• [WHAT YOU NEED TO DO]: Repeat the records word for word, excluding any picture.

[Excerpts from a dataset]
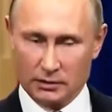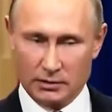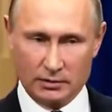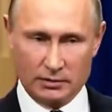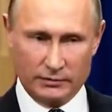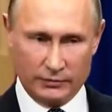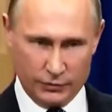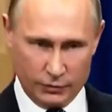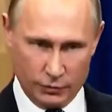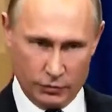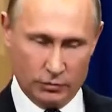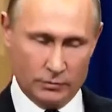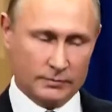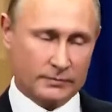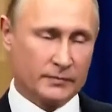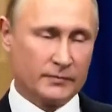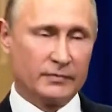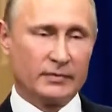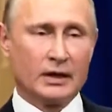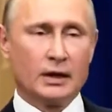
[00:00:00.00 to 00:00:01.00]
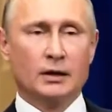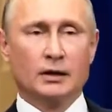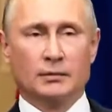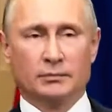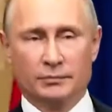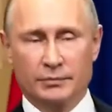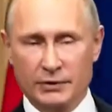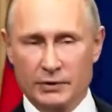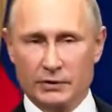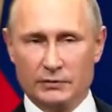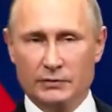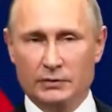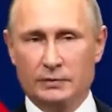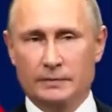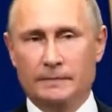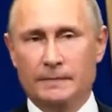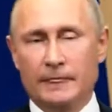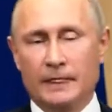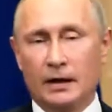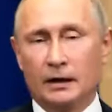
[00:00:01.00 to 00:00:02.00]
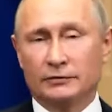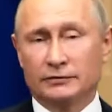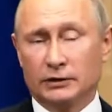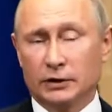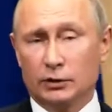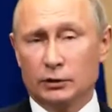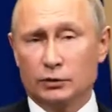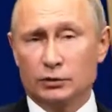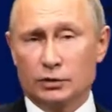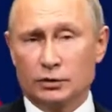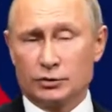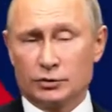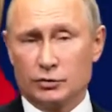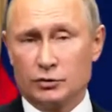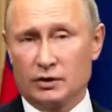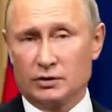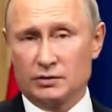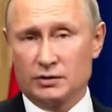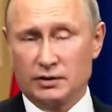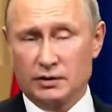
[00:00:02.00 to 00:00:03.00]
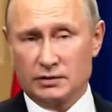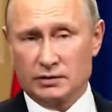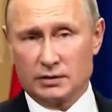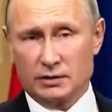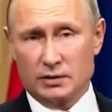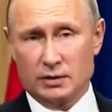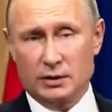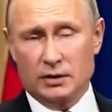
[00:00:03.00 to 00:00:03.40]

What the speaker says: For us, this issue, we put paid to this issue.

• [WRITTEN SOLUTION]:
[00:00:00.00 to 00:00:01.00]
[00:00:01.00 to 00:00:02.00]
[00:00:02.00 to 00:00:03.00]
[00:00:03.00 to 00:00:03.40]

What the speaker says: For us, this issue, we put paid to this issue.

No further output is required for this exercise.